Single by Christina Stürmer

from the album Freier Fall
- Released: 24 March 2003
- Genre: Pop rock
- Length: 3:25
- Label: Universal
- Songwriters: Alexander Kahr; Eva Kraus; Harald Hanisch; Leopold Zillinger;
- Producer: Alexander Kahr

Christina Stürmer singles chronology
|  | "Ich lebe" (2003) | "Geh Nicht Wenn du Kommst" (2003) |

= Ich lebe =

"Ich lebe" ("I Live") is a song by Austrian recording artist Christina Stürmer. It was written by Alexander Kahr, Eva Kraus, Harald Hanisch, and Leopold Zillinger for her debut studio album Freier Fall (2003), while production was helmed by the former. Recorded after her participation in the ORF 1 talent show Starmania, where Stürmer had finished runner-up, it was released by Polydor Records on 24 March 2003 in Austria, where it debuted at number-one on the Austrian Singles Chart and remained atop for another seven weeks.

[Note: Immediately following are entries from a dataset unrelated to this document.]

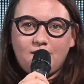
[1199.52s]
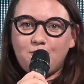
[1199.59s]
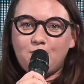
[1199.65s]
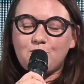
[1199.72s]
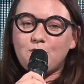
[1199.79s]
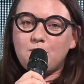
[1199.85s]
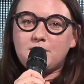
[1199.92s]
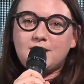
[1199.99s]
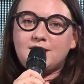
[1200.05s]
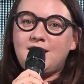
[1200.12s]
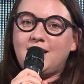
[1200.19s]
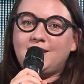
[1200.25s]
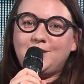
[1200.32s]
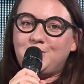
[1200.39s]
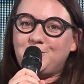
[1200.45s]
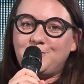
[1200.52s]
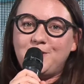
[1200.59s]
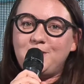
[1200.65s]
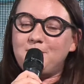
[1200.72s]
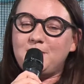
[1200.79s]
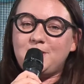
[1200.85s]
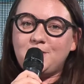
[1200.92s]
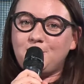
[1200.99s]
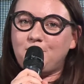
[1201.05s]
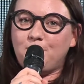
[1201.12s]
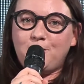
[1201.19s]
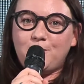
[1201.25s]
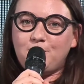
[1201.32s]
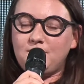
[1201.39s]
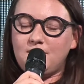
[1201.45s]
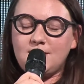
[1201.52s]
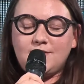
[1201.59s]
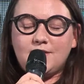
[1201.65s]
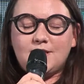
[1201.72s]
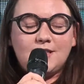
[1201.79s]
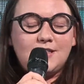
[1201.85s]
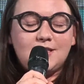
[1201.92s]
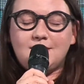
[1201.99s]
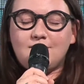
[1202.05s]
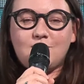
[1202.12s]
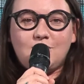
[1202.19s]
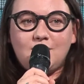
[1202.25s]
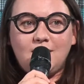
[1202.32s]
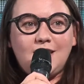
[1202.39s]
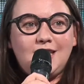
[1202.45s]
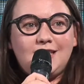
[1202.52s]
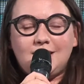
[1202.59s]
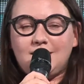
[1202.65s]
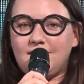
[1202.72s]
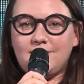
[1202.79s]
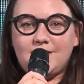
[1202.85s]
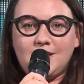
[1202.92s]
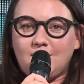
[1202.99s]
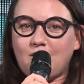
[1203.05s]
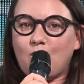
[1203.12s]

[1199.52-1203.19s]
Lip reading: It seems to make sense, but I'd like to tell you that in animation production,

In 2005, a slightly re-written version of "Ich lebe", featuring additional lyrics by Frank Ramond and Maya Singh as well as new production by Thorsten Brötzmann, preceded the release of Stürmer's album Schwarz Weiss, her first venture into the German and Swiss music markets. This version peaked at number four on the German Singles Chart, and reached number 21 in Switzerland. It was eventually certified gold by the Bundesverband Musikindustrie (BVMI).

== Music video ==
In the music video for "Ich lebe", Stürmer and her band are performing in a white room and as she sings about various things, shots of those things are shown.

== Tracks ==
=== Original version ===
1. "Ich lebe" (Radio Version)
2. "Ich lebe" (Unplugged)
3. "Ich lebe" (Karaoke Version)

=== Re-release ===
1. "Ich lebe" (Radio Version)
2. "Ich lebe" (Live Version)
3. "Ich lebe" (Instrumental Version)
4. "Vorbei" (Live Version)

==Charts==

===Weekly charts===

| Chart (2003) | Peak position |
|---|---|
| Austria (Ö3 Austria Top 40) | 1 |
| Chart (2005) | Peak position |
| Austria (Ö3 Austria Top 40) | 26 |
| Germany (GfK) | 4 |
| Switzerland (Schweizer Hitparade) | 21 |

===Year-end charts===

| Chart (2003) | Position |
|---|---|
| Austria (Ö3 Austria Top 40) | 2 |
| Chart (2005) | Position |
| Germany (Official German Charts) | 33 |
| Switzerland (Schweizer Hitparade) | 84 |

== Certifications ==

| Region | Certification | Certified units/sales |
| Austria (IFPI Austria) | Platinum | 30,000^{*} |
| Germany (BVMI) | Gold | 150,000^{^} |
^{*} Sales figures based on certification alone. ^{^} Shipments figures based on certification alone.